Since the man already keeps the commandments, he should probably already be judged ‘perfect’ in the sense suggested by 1 Kings 8:61 LXX: ‘And let our hearts be perfect toward the Lord our God, to walk also holily in his ordinances, and to keep his commandments, as at this day.’
There is another use of teleios, however, in the Septuagint that may be more appropriate for the narrative context. In Genesis 6:9 LXX Noah is said to be ‘a just man; being perfect (teleios) in his generation…, well-pleasing to God’. The ‘perfect’ Noah is the one who escapes the destruction of God’s judgment on the wicked antediluvian world. The point is made even clearer by Ben Sirach:
Noah was found perfect and righteous; in the time of wrath he was taken in exchange; therefore a remnant was left to the earth when the flood came. (Sirach 44:17)
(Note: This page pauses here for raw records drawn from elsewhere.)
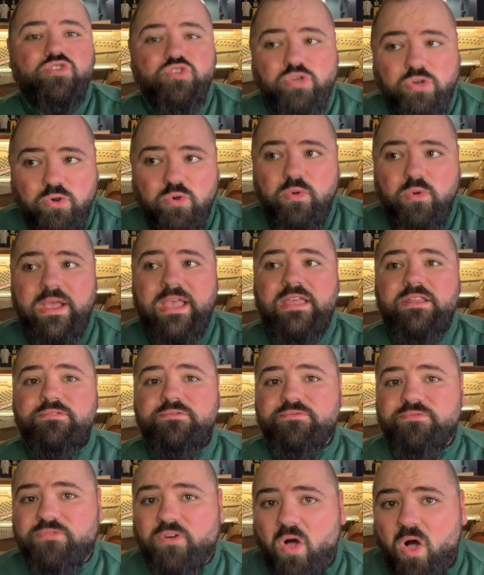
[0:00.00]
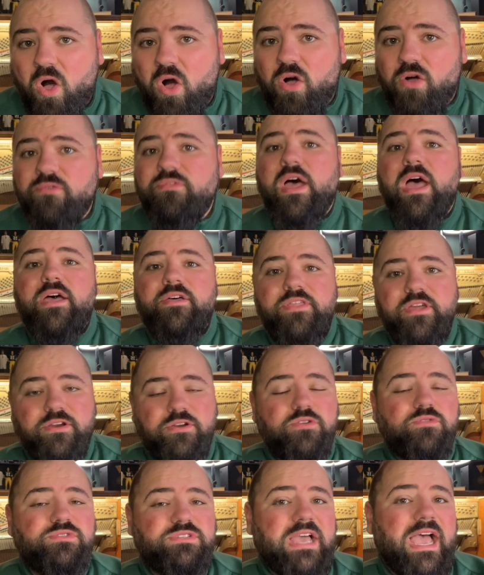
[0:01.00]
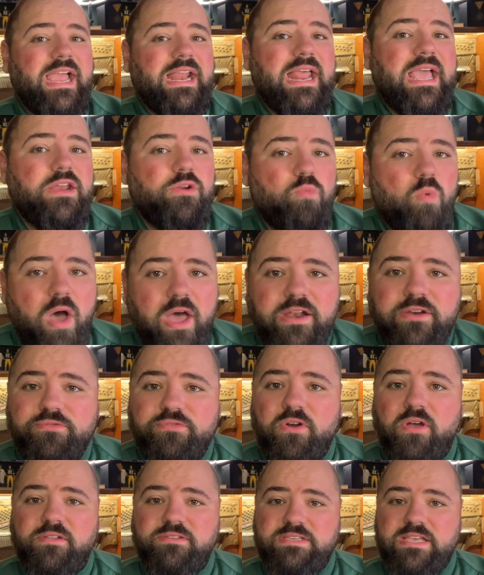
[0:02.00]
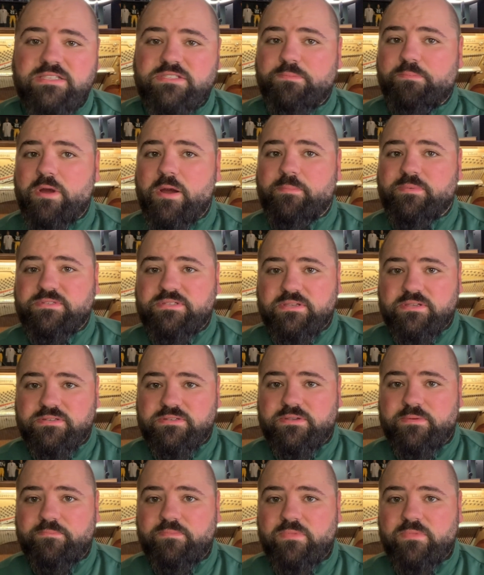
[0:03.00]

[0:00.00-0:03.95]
to involve their new tight end one for all intents and purposes.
A similar argument could perhaps be made from 2 Samuel 22:26 LXX: David has shown himself to be ‘perfect’ (in the Hebrew ‘blameless’) and has therefore been delivered from the hands of his enemies (22:1, 3-4, 20, 28, 44, 49).
In other words, Jesus’ message to the man may be: if you wish to be part of a community that will escape the destruction of divine judgment on Israel, give up the wealth that will be of no use to you when disaster comes, and follow me on a dangerous journey towards life.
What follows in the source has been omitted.